Roman Catholic cathedral in Japan

Nunoike Church, officially the Cathedral of Saint Peter and Saint Paul, is the main cathedral of the Roman Catholic Diocese of Nagoya in central Japan.

Nagoya was first raised as an Apostolic prefecture in 1922 by Fr. Joseph Reiners, who led the congregation until his retirement in 1941. Peter Magoshiro Matsuoka was appointed to succeed him, and supervised Yamashita Sekkei in the construction of the modern new cathedral to meet the growning demand of the community. Upon the completion of the concrete Gothic revival cathedral and the elevation of the prefecture to diocese in 1962, Matsuoka was consecrated as its first bishop. Tall spires rise 50 meters above the ground over twin belfries on either side of the cathedral, and serve as a visual reference point around the Aoi neighborhood.

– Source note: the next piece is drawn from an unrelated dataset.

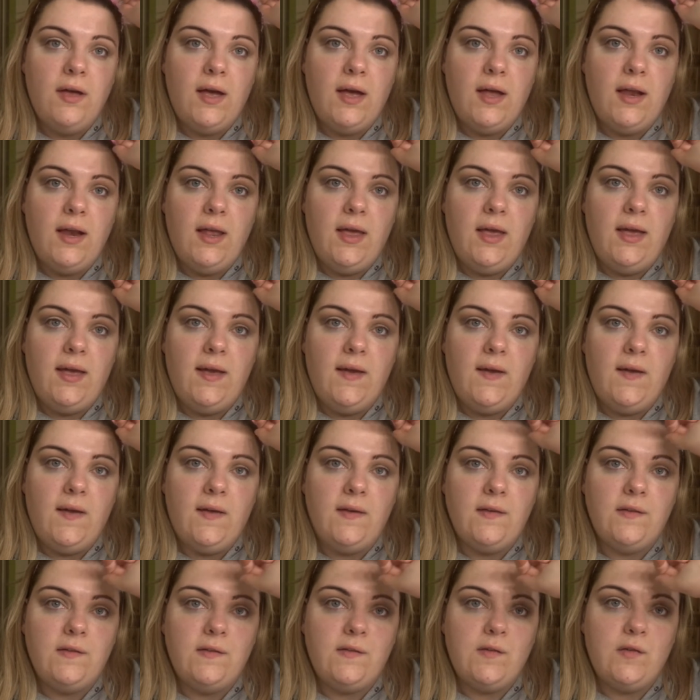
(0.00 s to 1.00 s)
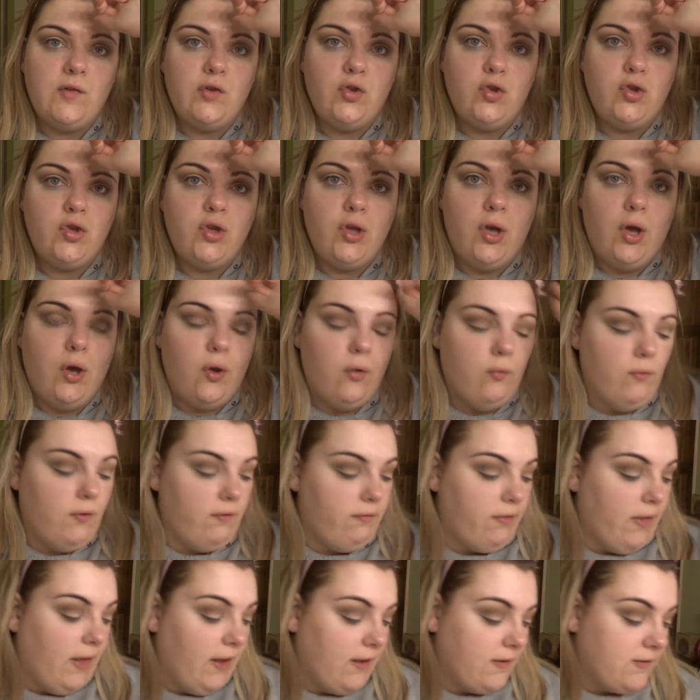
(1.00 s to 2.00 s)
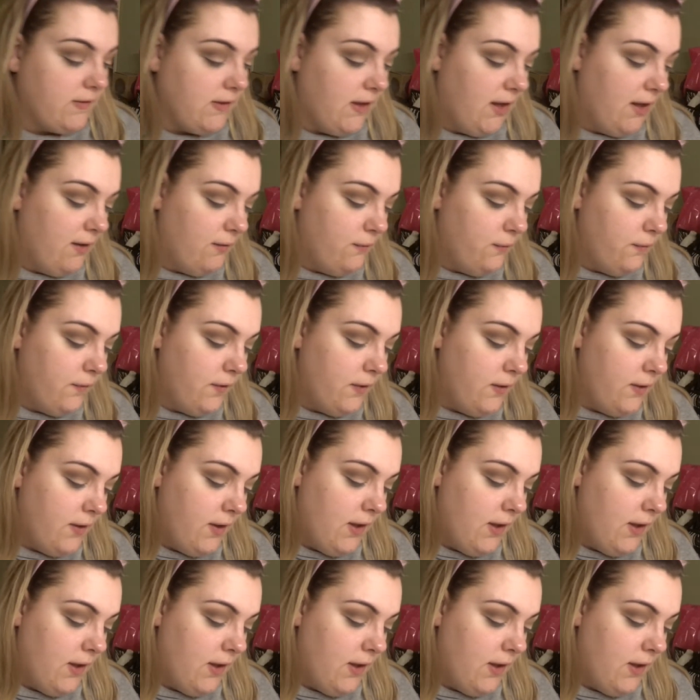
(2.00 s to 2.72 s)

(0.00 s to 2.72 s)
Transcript: and it is so reflective.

The diocese formerly operated the Nunoike Foreign Language College on the cathedral grounds for 36 years until its closure in 2023.

Located in the Higashi ward, the cathedral can be easily accessed from Chikusa Station on the JR Chūō Main Line and the Nagoya Higashiyama Line, and Kurumamichi Station on the Nagoya Sakura-dōri Line.

Masses are held in many languages, including English and Tagalog, catering to the expatriate community in Nagoya.